As part of some of the original frameworks that came in with the Agile Manifesto, a bunch of practices became part of Agile even though they were not “canon”, such as User Stories, that were said to be a few words on an index card, pinned to a noticeboard in the team office, just wordy enough to help you discuss a problem directly with your user. This of course eventually started to develop back into the verbose RUP Use Cases from yesteryear, but “agile, because they are in Jira”, and rules had to be created for the minimum amount of information on there to successfully deliver a feature. In the Toyota Production System that originated Scrum, Lean Software Development and Six Sigma (sadly, an antipattern), one of the key the lessons is The ideal batch size is 1, and generally making smaller changes. This explosion in size of the user story is symptomatic of the remaining problems in modern software development.

Current state of affairs

So what do we do

As you can surmise if you read the previous paragraphs, we did not fix it for everybody, we still struggle to reliably make software.

The story and its size problems

The part of this blog post that will alienate the agile community is coming up. The units of work are too big. You can’t release something that is not a feature. Something smaller than a feature has no value.

If you work next to a normal human user, and they say – to offer an example – “we keep accidentally clicking on this button, so we end up sending a message to the customer too early, we are actually just trying to get to this area here to double-check before sending”, you can collaboratively determine the correct behaviour, make it happen, release in one day, and it is a testable and demoable feature.

Unfortunately requirements tend to be much bigger and less customer facing. Like, department X want to start seeing the reasons for turning down customer requests in their BI tooling being a feature, and then a “product backlog item” could be service A and service B needs to post messages on a message bus in various positions of the user flow identifying reasons.

Iterating over and successfully releasing this style of feature to production is hard.

Years ago I saw Allen Holub speaking on SD&D in London and his approach to software development is very pure. It is both depressing and enlightening to read the flamewars that erupt in his mentions on Twitter when he explains how to successfully make and release small changes. People scream and shout that it is not possible to do it his way.

In the years since, I have come to realise that nothing is more important than making smaller units of work.

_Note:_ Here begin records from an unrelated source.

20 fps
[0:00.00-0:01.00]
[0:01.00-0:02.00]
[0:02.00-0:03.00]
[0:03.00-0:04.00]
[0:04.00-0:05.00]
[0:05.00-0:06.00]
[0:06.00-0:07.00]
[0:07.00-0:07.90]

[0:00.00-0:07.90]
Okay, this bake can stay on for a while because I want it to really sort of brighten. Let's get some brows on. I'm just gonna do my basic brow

We need to make smaller changes. Everything gets better if / when we succeed. It requires a mindset shift, a move away from big detailed backlogs to smaller changes, discussed directly with the customer (in the XP sense, probably some other person in the business, or another development team). To combat the uncertainty, it is possible to mandate some kind of documentation update (graph? chart?) as part of the definition of done. Yes, needless documentation is waste, but if we need to keep a map over how the software is built, as long as people actually consult it, it is useful. We don’t need any further artefacts of the story once the feature is live in production anyway.

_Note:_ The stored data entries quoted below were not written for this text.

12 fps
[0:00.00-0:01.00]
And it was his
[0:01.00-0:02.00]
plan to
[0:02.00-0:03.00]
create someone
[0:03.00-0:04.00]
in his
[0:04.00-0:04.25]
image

How do we make smaller stories?

This is the challenge for our experts in agile software development. Teach us, be bothered, ignore the sighs of developers that still do not understand, the ones raging in Allen Holub’s mentions. I promise, they will understand when they see it first hand. Daily releases of bug free code. They think people are lying to them when they hear us talk about it. When they experience it though, they will love it.

When every day means a new story in production, you also get predictability. As soon as you are able to split incoming or proposed work into daily chunks, you also get the ability to forecast – roughly, better than most other forms of estimate – and since you deliver the most important new thing every day, you give the illusion of value back to those that pay your salary.